Data extract:
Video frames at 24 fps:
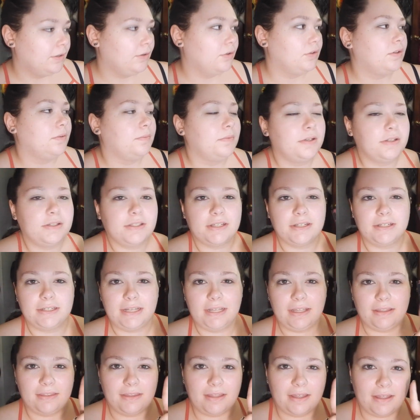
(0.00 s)
So I'm just going to
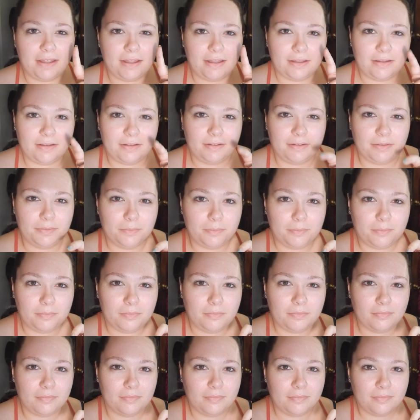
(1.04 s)
take the
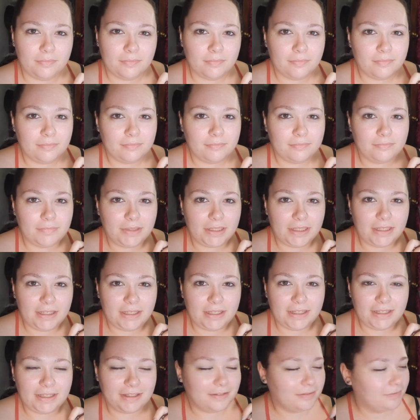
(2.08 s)

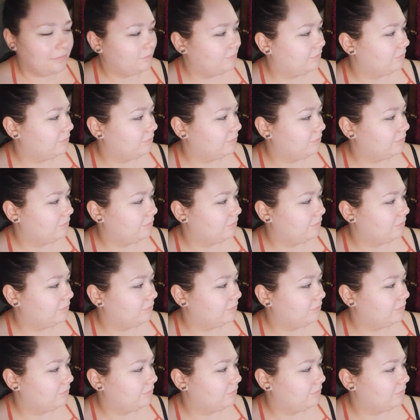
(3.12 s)
Mi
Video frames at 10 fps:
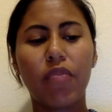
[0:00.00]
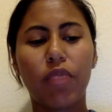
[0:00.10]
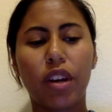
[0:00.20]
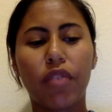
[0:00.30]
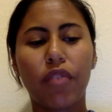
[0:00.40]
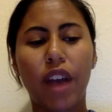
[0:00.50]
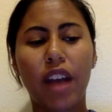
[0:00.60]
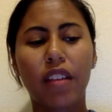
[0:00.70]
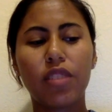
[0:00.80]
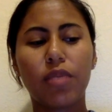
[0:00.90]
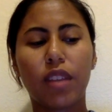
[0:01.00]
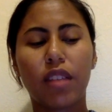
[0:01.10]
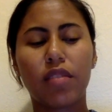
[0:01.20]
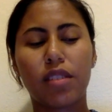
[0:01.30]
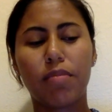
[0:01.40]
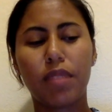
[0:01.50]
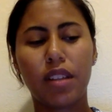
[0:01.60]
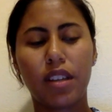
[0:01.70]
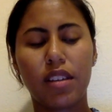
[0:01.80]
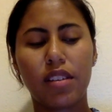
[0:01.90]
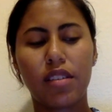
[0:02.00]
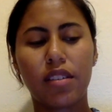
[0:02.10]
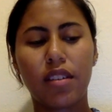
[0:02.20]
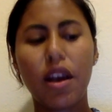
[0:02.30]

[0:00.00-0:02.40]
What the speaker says: and rigor for athletes without disabilities.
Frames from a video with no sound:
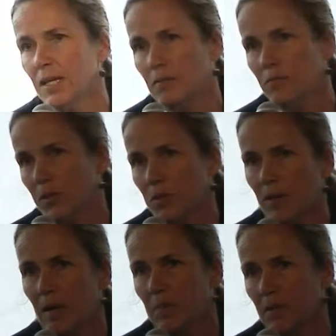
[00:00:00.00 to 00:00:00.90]
in
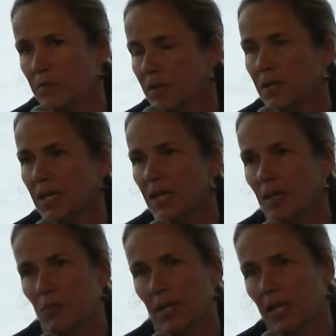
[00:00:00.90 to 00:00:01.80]
philanthropic funding,
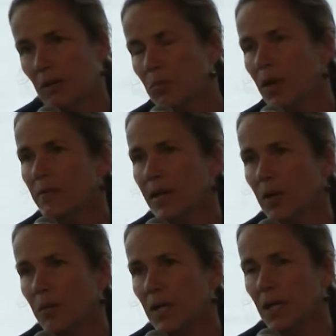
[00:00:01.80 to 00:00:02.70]
and bringing in private
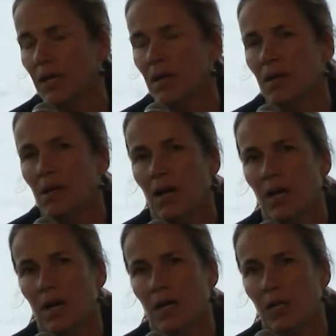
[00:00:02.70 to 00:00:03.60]
equity.
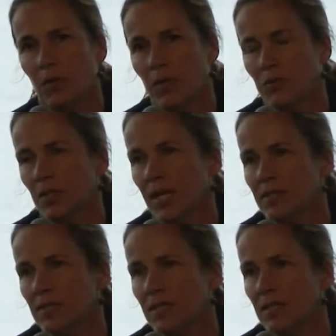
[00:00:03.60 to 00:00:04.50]
Here's an
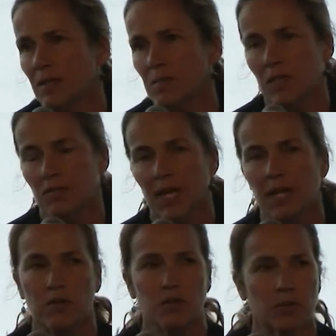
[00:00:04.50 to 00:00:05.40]
asset. I mean, the
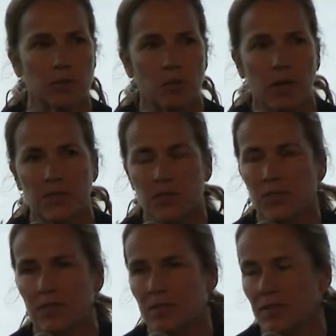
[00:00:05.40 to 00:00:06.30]
entire interior
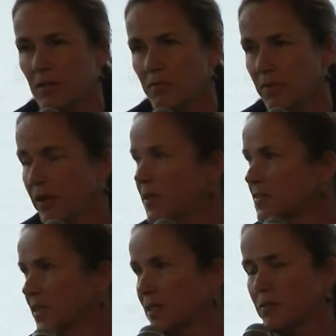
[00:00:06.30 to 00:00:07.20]
West is a very
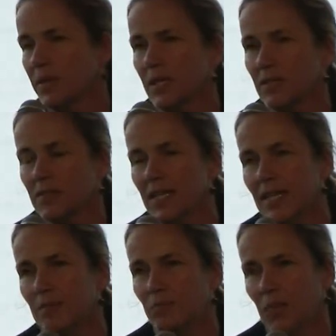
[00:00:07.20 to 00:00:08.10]
significant
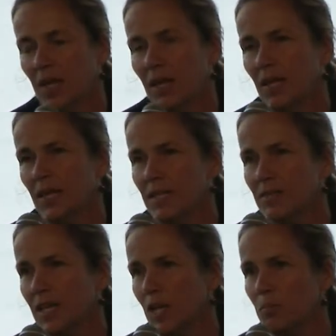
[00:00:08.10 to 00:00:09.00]

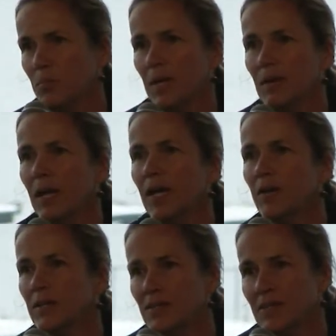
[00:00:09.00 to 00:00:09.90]
landscape.
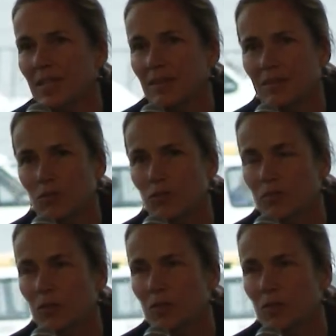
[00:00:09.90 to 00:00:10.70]
Harris Sherman,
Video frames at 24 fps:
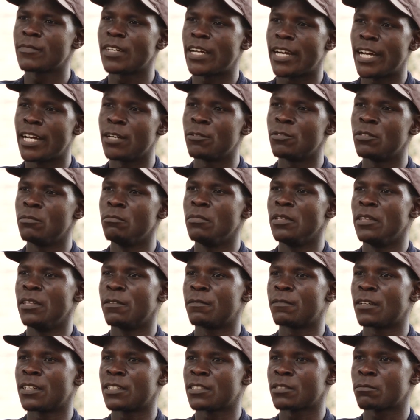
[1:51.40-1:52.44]
I would be the
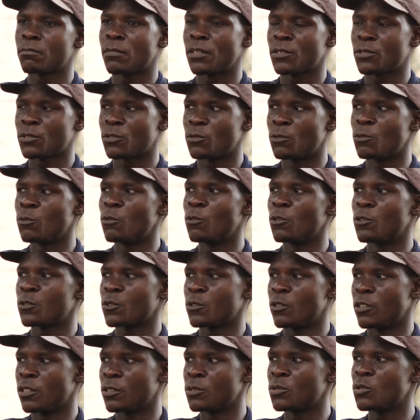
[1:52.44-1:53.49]
first person who was
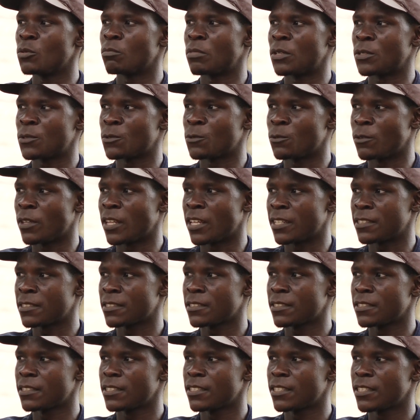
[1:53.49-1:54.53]
going to pursue
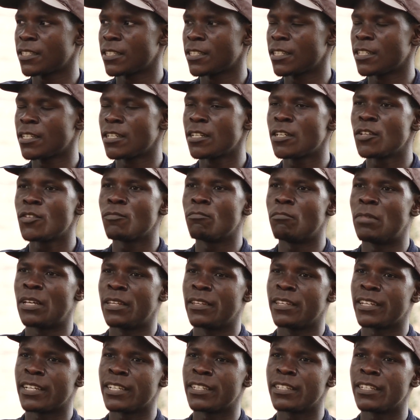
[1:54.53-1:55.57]
that. But
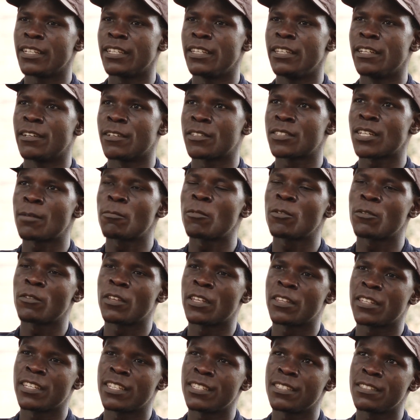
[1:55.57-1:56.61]
then there are some of the
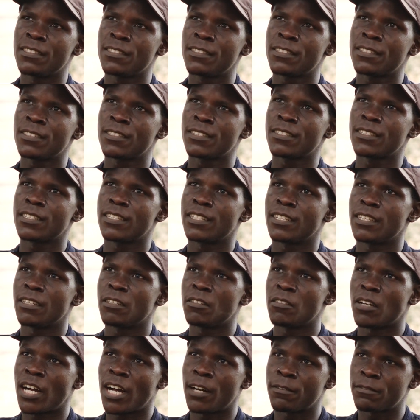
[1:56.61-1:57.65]
things,
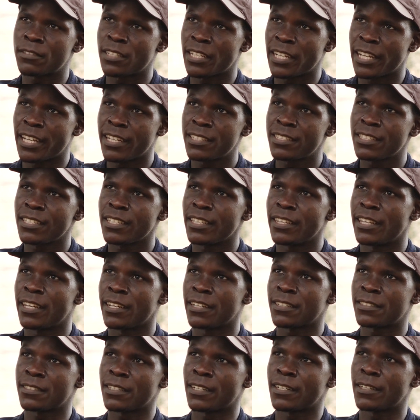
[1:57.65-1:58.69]
after getting the
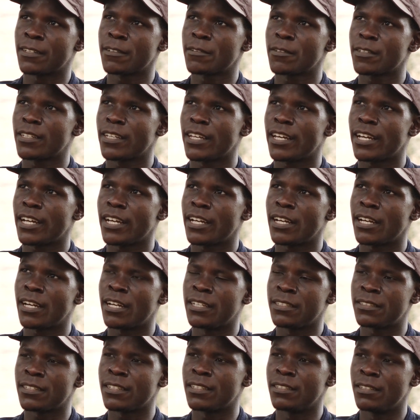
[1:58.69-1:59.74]
letter,
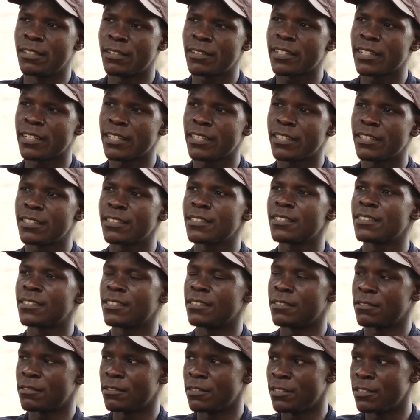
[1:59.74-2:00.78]
I said, okay, this is
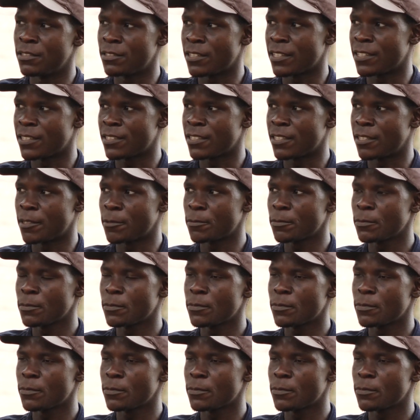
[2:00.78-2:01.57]
interesting,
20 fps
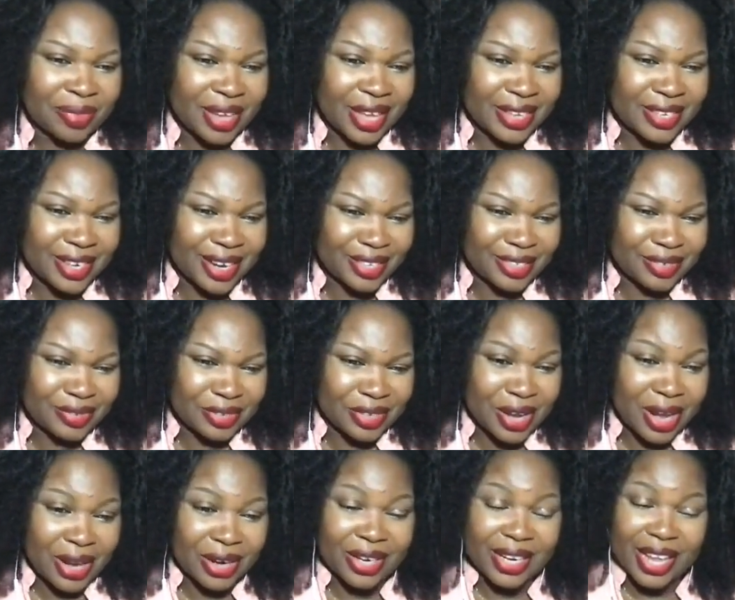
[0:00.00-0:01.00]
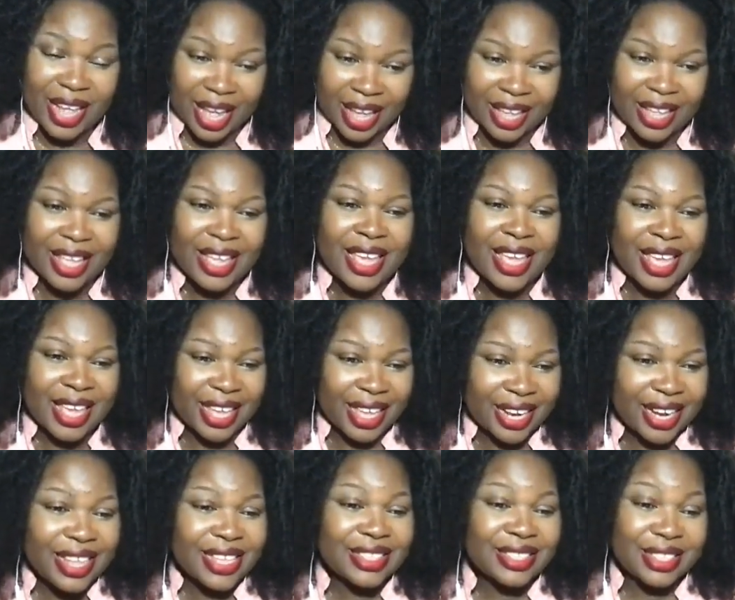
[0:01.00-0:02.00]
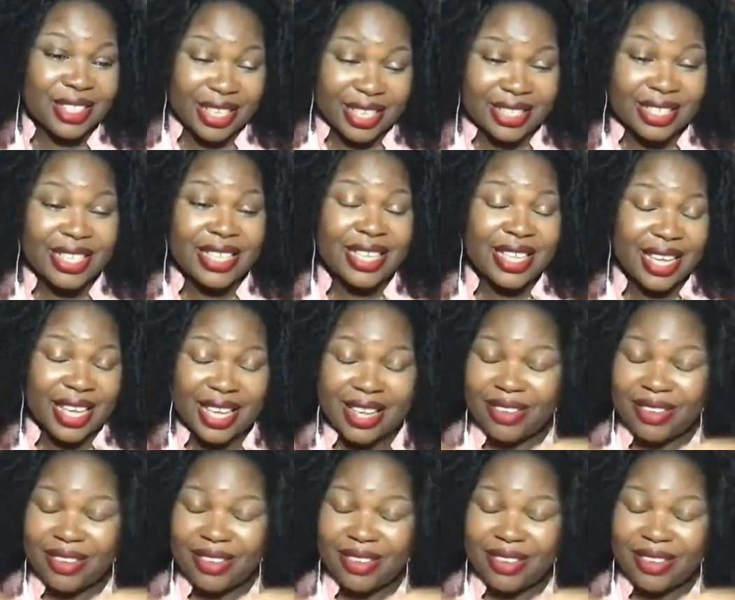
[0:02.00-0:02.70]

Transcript: I try to figure out. Yeah, it is. Is it?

Directions: The material above should be repeated word for word, with every picture omitted.

Task response:
Video frames at 24 fps:
(0.00 s)
So I'm just going to
(1.04 s)
take the
(2.08 s)

(3.12 s)
Mi
Video frames at 10 fps:
[0:00.00]
[0:00.10]
[0:00.20]
[0:00.30]
[0:00.40]
[0:00.50]
[0:00.60]
[0:00.70]
[0:00.80]
[0:00.90]
[0:01.00]
[0:01.10]
[0:01.20]
[0:01.30]
[0:01.40]
[0:01.50]
[0:01.60]
[0:01.70]
[0:01.80]
[0:01.90]
[0:02.00]
[0:02.10]
[0:02.20]
[0:02.30]

[0:00.00-0:02.40]
What the speaker says: and rigor for athletes without disabilities.
Frames from a video with no sound:
[00:00:00.00 to 00:00:00.90]
in
[00:00:00.90 to 00:00:01.80]
philanthropic funding,
[00:00:01.80 to 00:00:02.70]
and bringing in private
[00:00:02.70 to 00:00:03.60]
equity.
[00:00:03.60 to 00:00:04.50]
Here's an
[00:00:04.50 to 00:00:05.40]
asset. I mean, the
[00:00:05.40 to 00:00:06.30]
entire interior
[00:00:06.30 to 00:00:07.20]
West is a very
[00:00:07.20 to 00:00:08.10]
significant
[00:00:08.10 to 00:00:09.00]

[00:00:09.00 to 00:00:09.90]
landscape.
[00:00:09.90 to 00:00:10.70]
Harris Sherman,
Video frames at 24 fps:
[1:51.40-1:52.44]
I would be the
[1:52.44-1:53.49]
first person who was
[1:53.49-1:54.53]
going to pursue
[1:54.53-1:55.57]
that. But
[1:55.57-1:56.61]
then there are some of the
[1:56.61-1:57.65]
things,
[1:57.65-1:58.69]
after getting the
[1:58.69-1:59.74]
letter,
[1:59.74-2:00.78]
I said, okay, this is
[2:00.78-2:01.57]
interesting,
20 fps
[0:00.00-0:01.00]
[0:01.00-0:02.00]
[0:02.00-0:02.70]

Transcript: I try to figure out. Yeah, it is. Is it?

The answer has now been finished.